The second question is why we need p-values at all:
- The traditional hypothesis test starts with a default claim and seeks evidence that suggests it to be unlikely. The statistician starts with a threshold level, such as 5%, and tries to show that there is less than that probability of finding the data they found when he assumes the null hypothesis to be true. The actual probability, the p-value, is often reported along with the decision to reject or fail to reject the null. This is seen in nearly all science publications.
- Another viewpoint held by a minority group of stats folks (including me) is to not use p-values at all. Instead, a correctly computed confidence interval could be compared to a null hypothesis to see if the null mean is captured by the interval or not. For example, a soda pop can of Coke (covered all my regions there...) claims to have 12oz of liquid inside. I am trying to prove that it is less than 12oz in a one-sided test at the threshold of 5%. Instead of finding a p-value, I could create a confidence interval around my data. Since I want each tail of the interval to have 5%, the interval would be the middle 90%. If my 90% confidence interval was 11.5oz to 11.9oz, then I could conclude that I was being ripped off. The reason I like this approach, despite its apparent complexity, is that it doesn't just tell you that you are getting ripped off -- it tells you how much pop you can expect to get in the can.

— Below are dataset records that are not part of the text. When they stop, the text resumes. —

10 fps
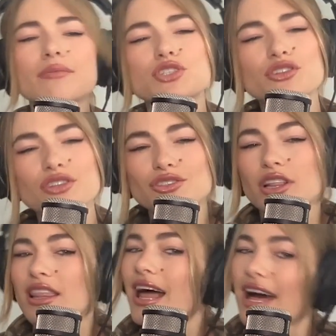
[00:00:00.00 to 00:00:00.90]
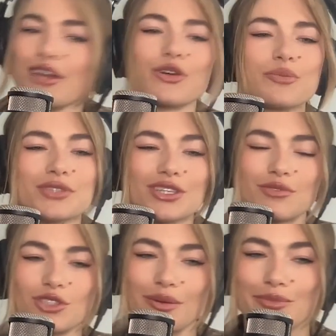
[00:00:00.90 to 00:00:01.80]
sure there's a lot of hoops you
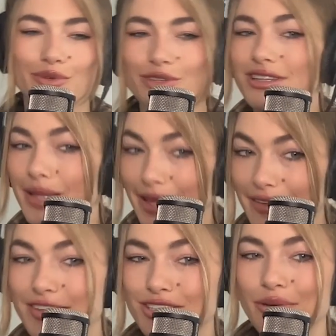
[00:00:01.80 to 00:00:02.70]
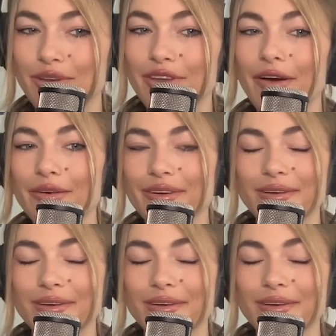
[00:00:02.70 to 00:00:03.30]
have to jump through to live in Tokyo.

The point is not for the teacher to ride their high horse about their answers to each question. The fact is that there is a group of intelligent people who support all of these answers, so they could all be defended in front of the class. In order to make a good defense, each group needs to understand their opponent's responses well enough to counter their argument. The normal-curve based model will be fairly non-intuitive to my students since I plan to introduce them to inference using bootstrapped confidence intervals in a unit on infographics. They will need to understand enough about the Central Limit Theorem to argue why the normal curve is a good model and know the assumptions that are made to use it. They will want to demonstrate how easy calculation can be with a TI-83 and how easy it is to explain with a sketch of the normal curve. The simulator groups will need to understand when every simulation yields a different answer and why increasing the number of bootstrapped samples converges the answer to a more precise value. They need to understand why they don't need to check any assumptions (other than having a SRS) like the other groups need to do. There are a similarly large number of key ideas that need to be well understood about the second question to properly debate it as well.

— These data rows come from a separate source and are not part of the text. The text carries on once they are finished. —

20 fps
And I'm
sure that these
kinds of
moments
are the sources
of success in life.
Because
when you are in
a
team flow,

The big graded tasks in the unit would probably be giving and receiving feedback in mini-debates between paired teams, a final debate between groups in front of the entire class, and a write-up after the debates picking a personal stance and communicating all that they learned in the process.
The unit would be kicked off with the big question of "how can you use data to make decisions"? From there, we would generate a list of topics we needed to know more about in order to get ready for the debate. Some of these big ideas I would lecture on for the class, while less conceptual ideas would be left for students to watch in my videos. I would also give short quizzes to make sure students were grasping the basics of hypothesis testing and the different approaches so I could target struggling students and their groups for quicker intervention.
So...I need help. I'm sure there are a ton of holes in this concept or things I did not clarify that really matter. I would love to not only turn this into an awesome unit for my classes, but for everyone who would want to use it, so please poke holes as ruthlessly as if it were your own curriculum. Thanks!